[Items listed in a dataset]
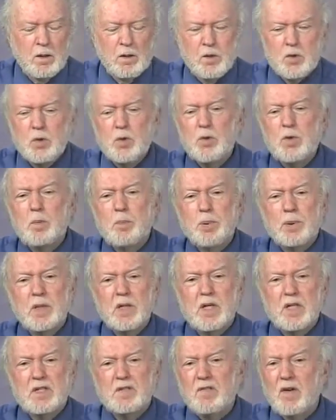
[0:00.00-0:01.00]
to the
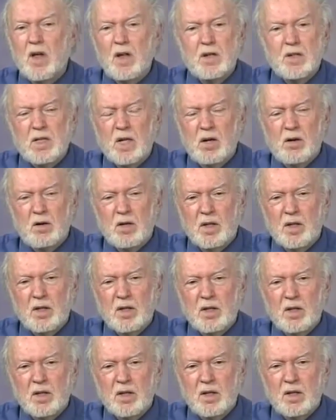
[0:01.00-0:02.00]
police voluntarily,
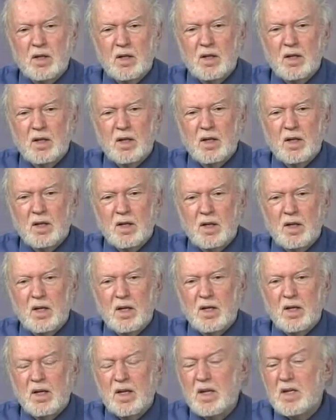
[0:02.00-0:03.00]

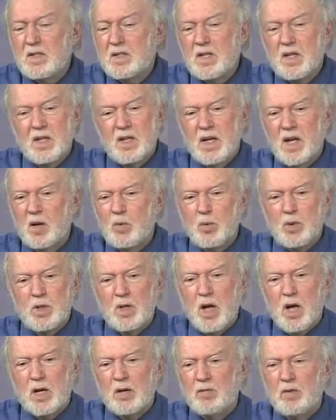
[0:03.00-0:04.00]
uh, his D N A would
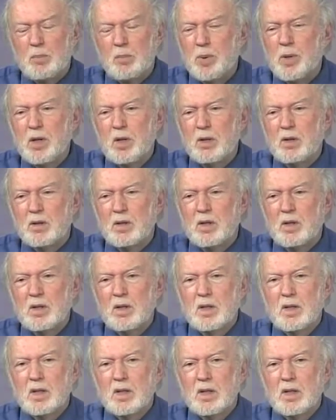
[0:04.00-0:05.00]
not have appeared
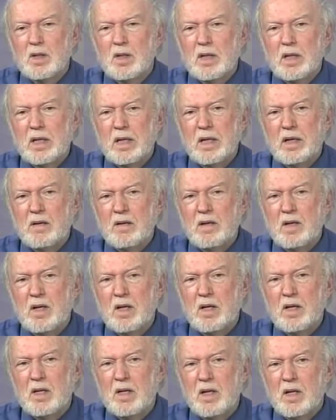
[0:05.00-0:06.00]
in
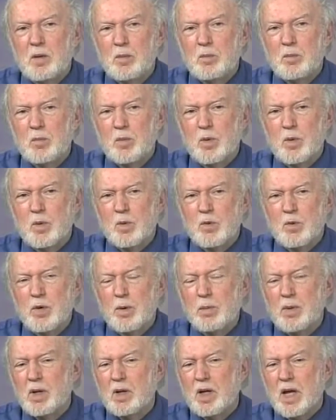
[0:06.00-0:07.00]
the um,
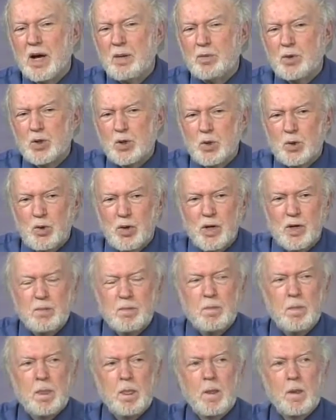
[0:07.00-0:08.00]
criminal laboratory.
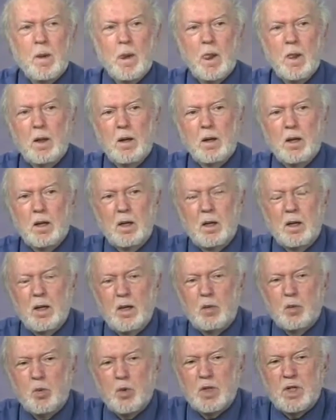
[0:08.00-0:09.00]

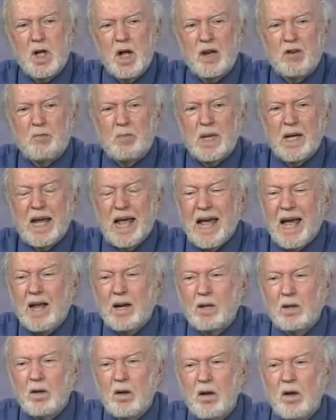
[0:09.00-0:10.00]
It would not have been
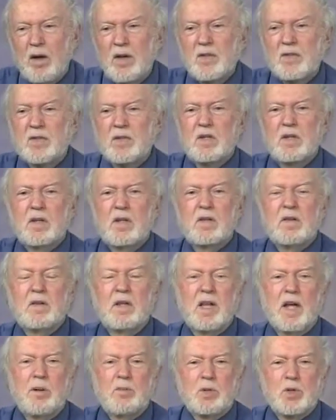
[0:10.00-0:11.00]
analyzed in the
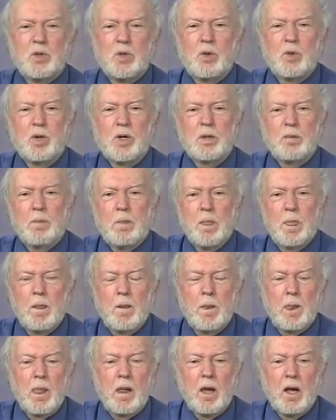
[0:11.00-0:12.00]
laboratory,
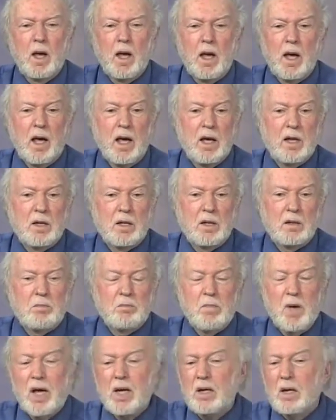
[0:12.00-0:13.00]
and it
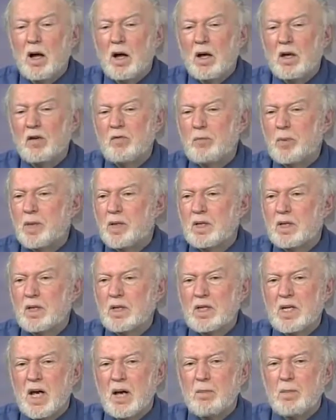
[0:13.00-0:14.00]
may not have been
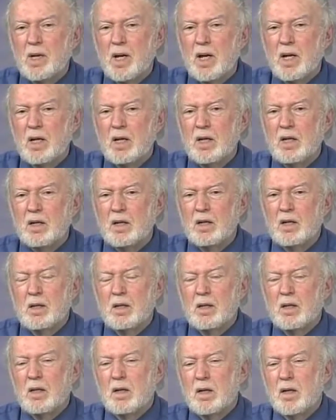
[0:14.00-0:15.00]
contaminating
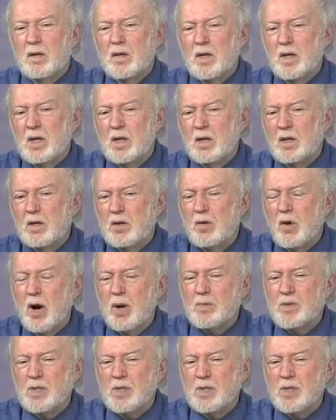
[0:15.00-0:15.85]
the crime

== WHAT THE TASK ASKS ==
Print each record exactly as it stands, omitting the pictures.

== EXERCISE OUTPUT ==
[0:00.00-0:01.00]
to the
[0:01.00-0:02.00]
police voluntarily,
[0:02.00-0:03.00]

[0:03.00-0:04.00]
uh, his D N A would
[0:04.00-0:05.00]
not have appeared
[0:05.00-0:06.00]
in
[0:06.00-0:07.00]
the um,
[0:07.00-0:08.00]
criminal laboratory.
[0:08.00-0:09.00]

[0:09.00-0:10.00]
It would not have been
[0:10.00-0:11.00]
analyzed in the
[0:11.00-0:12.00]
laboratory,
[0:12.00-0:13.00]
and it
[0:13.00-0:14.00]
may not have been
[0:14.00-0:15.00]
contaminating
[0:15.00-0:15.85]
the crime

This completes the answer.